En quinto lugar, el gozo y la dicha de ser cristiano. Bueno, no me será necesario hablar
acerca de esto, porque si sabéis qué es ser un cristiano, nunca careceréis de materia. ¡Ah,
amados!, cuando entramos en este tema, nuestra mente no se cuida de hablar, porque se
entregaría a sus gozos y se daría a su gloria. Verdaderamente se ha dicho: «Bienaventurado aquél
a quien es perdonada su trasgresión, y cubierto su pecado.» Con verdad se ha dicho: «Bendito el
varón que confía en Jehová, y cuya confianza es Jehová.» Poned siempre el acento sobre este
punto, que los justos son una gente dichosa; que la familia escogida de Dios, redimida por la
sangre y salvada por poder, son una gente bendita aquí abajo, y serán un pueblo bendito arriba.

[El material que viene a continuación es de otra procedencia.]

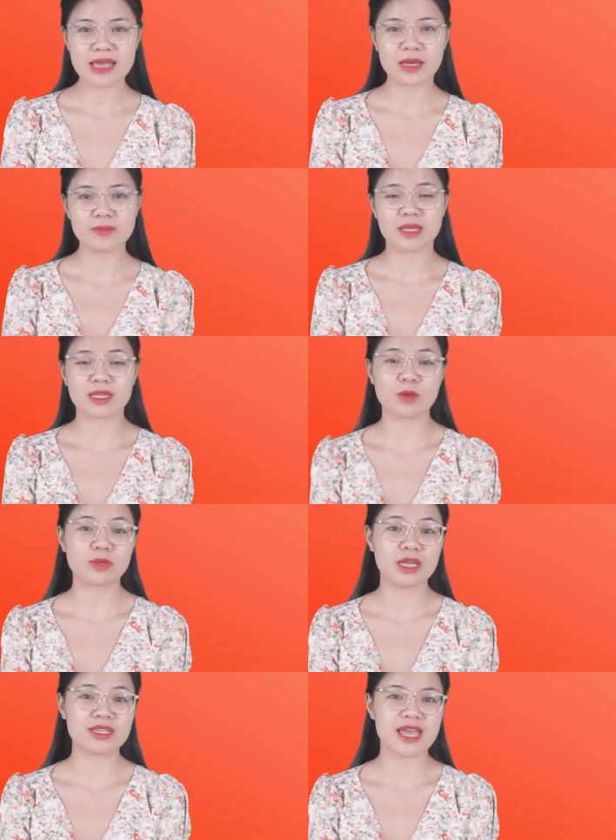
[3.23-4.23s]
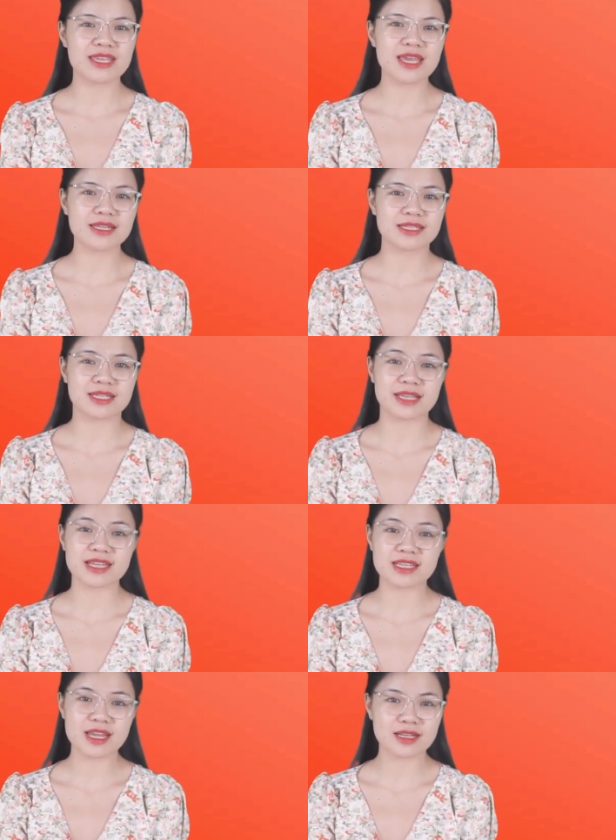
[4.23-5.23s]
kênh cập nhật thông tin nhanh nhất,
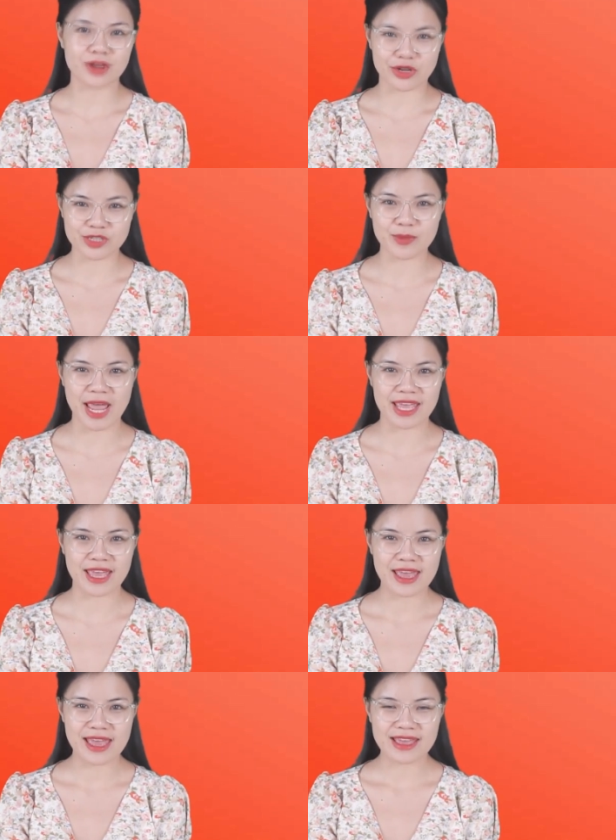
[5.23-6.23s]
chính xác nhất có trong ngày.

Que vuestros niños vean que sois benditos. Si saben que tenéis algún problema, venid con una
cara sonriente, si es posible, para que puedan decir: «E1 maestro es un hombre dichoso, aunque
esté agobiado por sus aflicciones.» Tratad siempre de mantener un rostro dichoso, para que sepan
que la religión es una cosa bendita; y que éste sea un punto principal de vuestra enseñanza, que:
«Muchas son las aflicciones del justo, pero de todas ellas le librará Jehová. Él guarda todos sus
huesos; ni uno de ellos será quebrantado.» «Jehová redime el alma de sus siervos, y no serán
condenados cuantos en él confían.»
Así, os he dado cinco lecciones; y ahora, para concluir, dejad que os diga solemnemente
que con toda la instrucción que les podáis dar a vuestros hijos, debéis ante todo ser
profundamente conscientes de que no sois capaces de hacer nada en cuanto a la salvación del
niño, sino que es el mismo Dios quien, de principio a fin, tiene que hacerlo todo. Tú eres una
pluma. Dios puede escribir contigo, pero tú no puedes escribir por ti mismo. Tú eres una espada;
contigo Dios puede dar muerte a los pecados del niño, pero no puedes matarlos tú mismo. Por
ello, recuerda esto siempre, que primero debes ser enseñado por Dios, y luego debes pedir a Dios
que enseñe, porque, si el niño no es enseñado por un maestro mayor que tú, este niño perecerá.
No es en absoluto tu instrucción la que puede salvar su alma: es la bendición de Dios reposando
sobre ella.
¡Que Dios bendiga tus labores! Él lo hará por ti si eres insistente en oración, constante en
súplicas; porque nunca un predicador o maestro ferviente ha trabajado en vano, y nunca se ha
visto que el pan echado sobre las aguas se haya perdido.